Our recommendation always goes in the direction of having a plan, but it is understandable that sometimes emotions are hard to ignore.
Since emotions have the potential to override rational thinking, let’s see what this can mean for your investing journey.
Excitement and overconfidence can hinder your diversification
At the time of this piece being written, there is an ongoing atypical event going on in the stock market with the behavior of Gamestop stocks.
In a few words, a group of investors detected what they are calling a fundamental mistake on the side of some professional hedge funds. Essentially, they bought into positions where they were betting that this stock would devalue over time giving them the chance to buy at a lower price to achieve a higher profit - a short.
Given their exposure, these funds had to purchase more and more of this stock as the demand grew, making it rapidly grow in value.
What followed can present itself as a peril for unseasoned investors.

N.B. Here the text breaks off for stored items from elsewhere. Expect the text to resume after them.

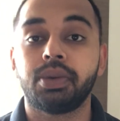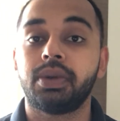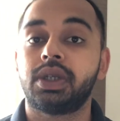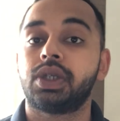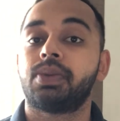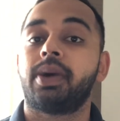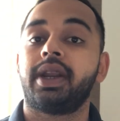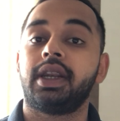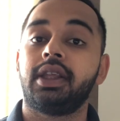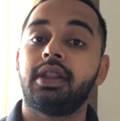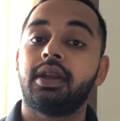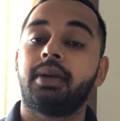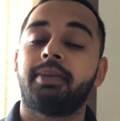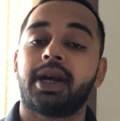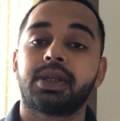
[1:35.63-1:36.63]
which is why
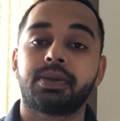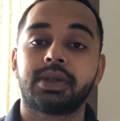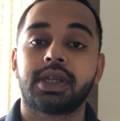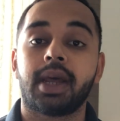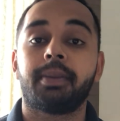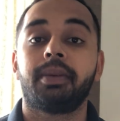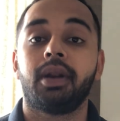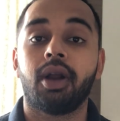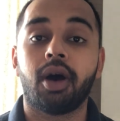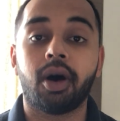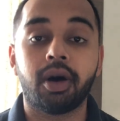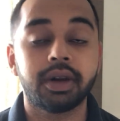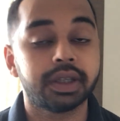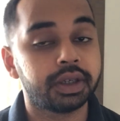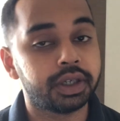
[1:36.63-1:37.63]
neither Max Verstappen
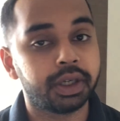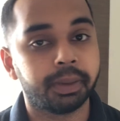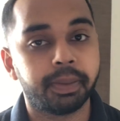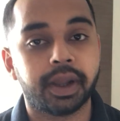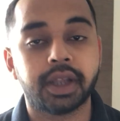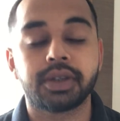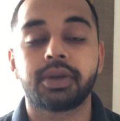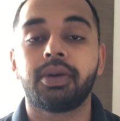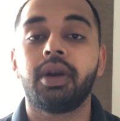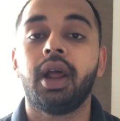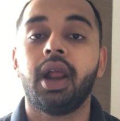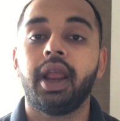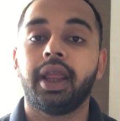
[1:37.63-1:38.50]
or Sergio Perez could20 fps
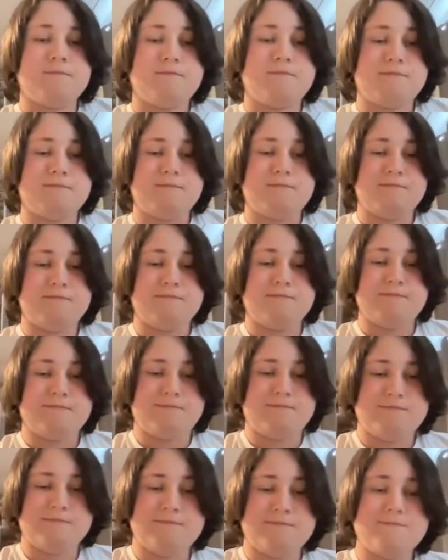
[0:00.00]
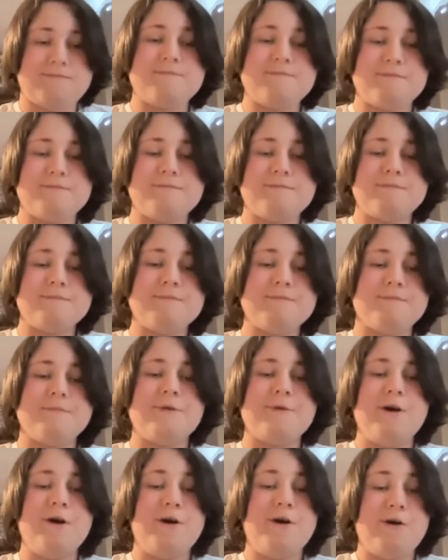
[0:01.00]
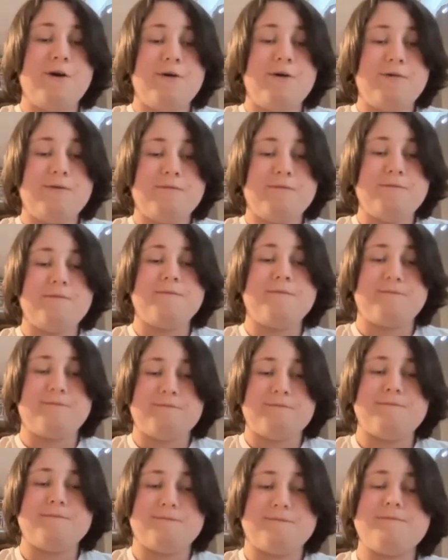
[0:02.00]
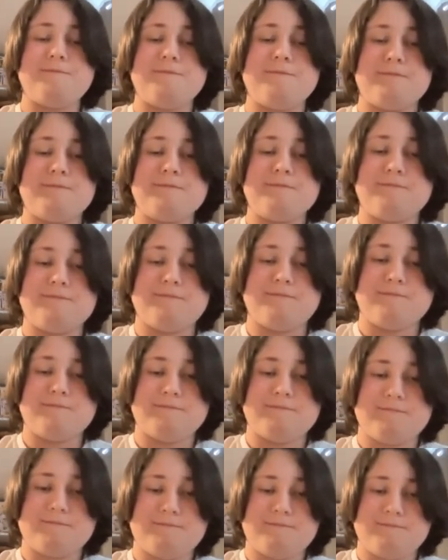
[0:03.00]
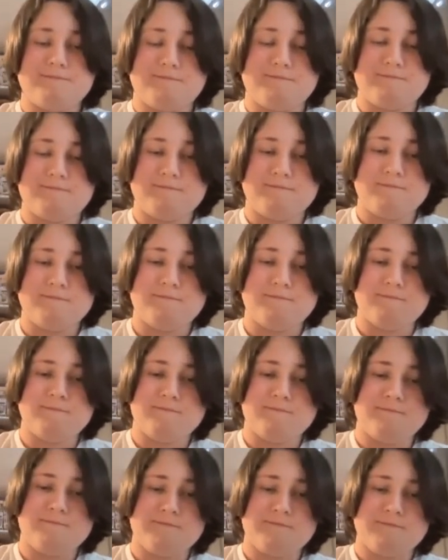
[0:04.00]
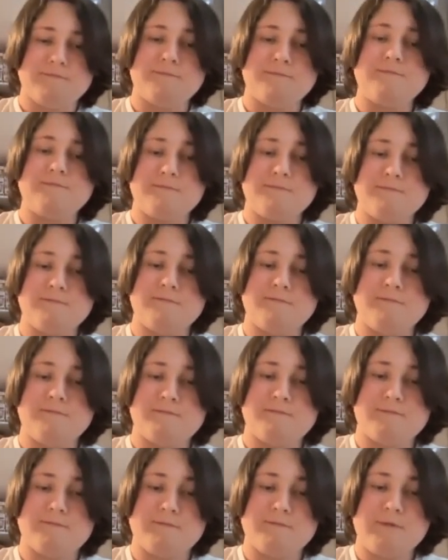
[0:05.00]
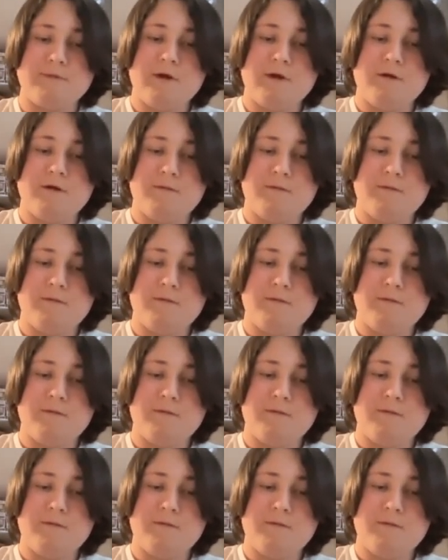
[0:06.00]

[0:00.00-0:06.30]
This person isn't speaking.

Because of the mediatics and excitement involved in this rally, people were increasing their stock purchases more and more. Some people were worried of allegations that others could be betting their life savings on the outcome - or that they could be resorting to loans.
While there is no way to be certain of the outcome, there is a simple reason why this could be a bad idea: investing always includes a degree of risk and excitement can cloud your outlook, leading you to a potential big loss.
Chasing performance and overlooking the need for a balanced portfolio could leave you too dependent on the performance of one, single asset. A single point of success also represents a single point of failure, when diversification is the paramount.
Fear and inaction have their own cost
On the other side of the emotional spectrum, fear can also leave someone worse-off in the long run.
Uncertainty and challenging times can make you wonder if this is the right time to start investing, or make you want to retreat from your existing position.
This, while understandable on some level, is detrimental to your potential gains.
Avoiding loss is not the point of investing. By definition, you already realize that there will be moments of loss in some parts of your portfolio. The secret lies in having it balanced and staying in long enough for the ups and downs to balance out.
In the end, time beats timing.
So if you thought to yourself that 2021 was a bad year for investing, you may need to think again.
What can you do?
First of all, you need to come to terms that you are not immune to your emotions. Following that, you need to prepare yourself for when those emotions do arise.
Simply put, you can arm yourself with a financial plan.
This will help you because you can define what you do beforehand, when reason is more in control.
Second, remember the importance of diversification, and to include assets that are more directed to providing stability. You may visit our marketplace to find out more about the investment solutions featured there. Not only do they aim for stability, they include diversification automatically, too. From €1 you can already give a first step.
And third, keep your goals at heart. Strong emotions can have a strong pull, but if you know what you want, you’ll be in a better position to stick to your plan.